#### [Task]
Everything except the pictures should be printed exactly as it appears in the records.
Start of Excerpted data
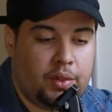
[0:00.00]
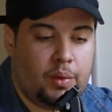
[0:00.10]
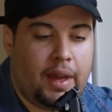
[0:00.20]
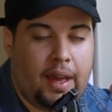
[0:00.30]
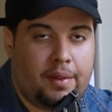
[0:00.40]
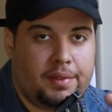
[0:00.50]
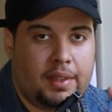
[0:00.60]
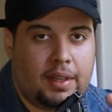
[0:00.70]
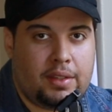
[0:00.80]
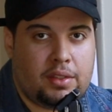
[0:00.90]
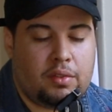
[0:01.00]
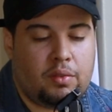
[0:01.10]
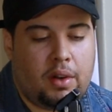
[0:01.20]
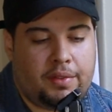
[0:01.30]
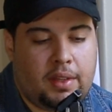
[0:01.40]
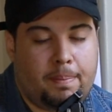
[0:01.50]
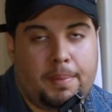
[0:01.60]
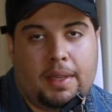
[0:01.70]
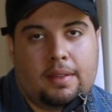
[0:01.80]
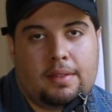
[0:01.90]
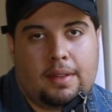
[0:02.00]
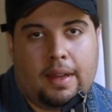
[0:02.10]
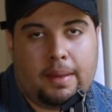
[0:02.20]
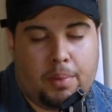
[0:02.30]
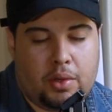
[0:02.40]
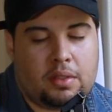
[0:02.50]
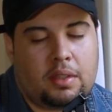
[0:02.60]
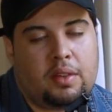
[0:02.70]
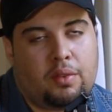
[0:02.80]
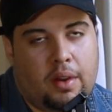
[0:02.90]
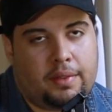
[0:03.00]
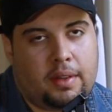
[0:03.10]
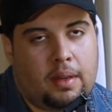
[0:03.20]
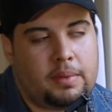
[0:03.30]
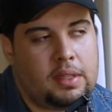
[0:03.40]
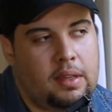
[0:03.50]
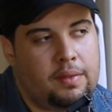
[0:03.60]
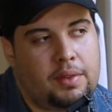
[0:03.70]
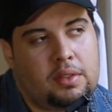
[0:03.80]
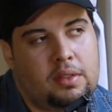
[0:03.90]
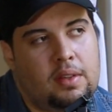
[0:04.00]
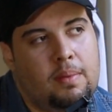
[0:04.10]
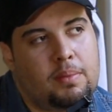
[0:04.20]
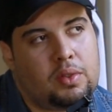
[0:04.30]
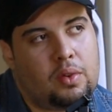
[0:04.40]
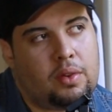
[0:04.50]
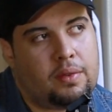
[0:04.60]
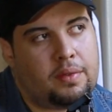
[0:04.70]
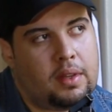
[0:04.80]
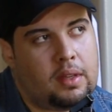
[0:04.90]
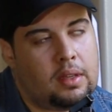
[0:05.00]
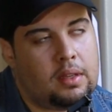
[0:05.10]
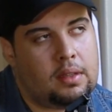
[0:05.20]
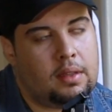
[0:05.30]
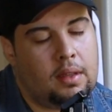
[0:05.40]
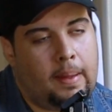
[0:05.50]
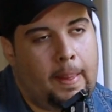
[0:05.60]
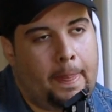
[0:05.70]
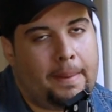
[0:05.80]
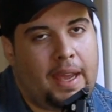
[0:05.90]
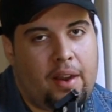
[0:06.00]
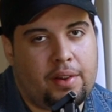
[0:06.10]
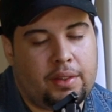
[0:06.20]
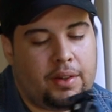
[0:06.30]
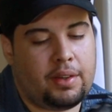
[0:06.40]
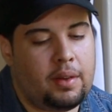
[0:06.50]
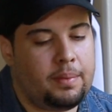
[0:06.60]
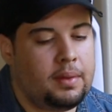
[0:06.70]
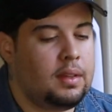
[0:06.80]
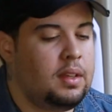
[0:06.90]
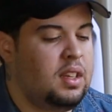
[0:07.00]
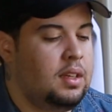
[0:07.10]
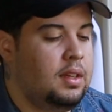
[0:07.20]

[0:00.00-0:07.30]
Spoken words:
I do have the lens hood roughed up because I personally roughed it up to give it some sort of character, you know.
End of Excerpted data
#### [Answer box]
[0:00.00]
[0:00.10]
[0:00.20]
[0:00.30]
[0:00.40]
[0:00.50]
[0:00.60]
[0:00.70]
[0:00.80]
[0:00.90]
[0:01.00]
[0:01.10]
[0:01.20]
[0:01.30]
[0:01.40]
[0:01.50]
[0:01.60]
[0:01.70]
[0:01.80]
[0:01.90]
[0:02.00]
[0:02.10]
[0:02.20]
[0:02.30]
[0:02.40]
[0:02.50]
[0:02.60]
[0:02.70]
[0:02.80]
[0:02.90]
[0:03.00]
[0:03.10]
[0:03.20]
[0:03.30]
[0:03.40]
[0:03.50]
[0:03.60]
[0:03.70]
[0:03.80]
[0:03.90]
[0:04.00]
[0:04.10]
[0:04.20]
[0:04.30]
[0:04.40]
[0:04.50]
[0:04.60]
[0:04.70]
[0:04.80]
[0:04.90]
[0:05.00]
[0:05.10]
[0:05.20]
[0:05.30]
[0:05.40]
[0:05.50]
[0:05.60]
[0:05.70]
[0:05.80]
[0:05.90]
[0:06.00]
[0:06.10]
[0:06.20]
[0:06.30]
[0:06.40]
[0:06.50]
[0:06.60]
[0:06.70]
[0:06.80]
[0:06.90]
[0:07.00]
[0:07.10]
[0:07.20]

[0:00.00-0:07.30]
Spoken words:
I do have the lens hood roughed up because I personally roughed it up to give it some sort of character, you know.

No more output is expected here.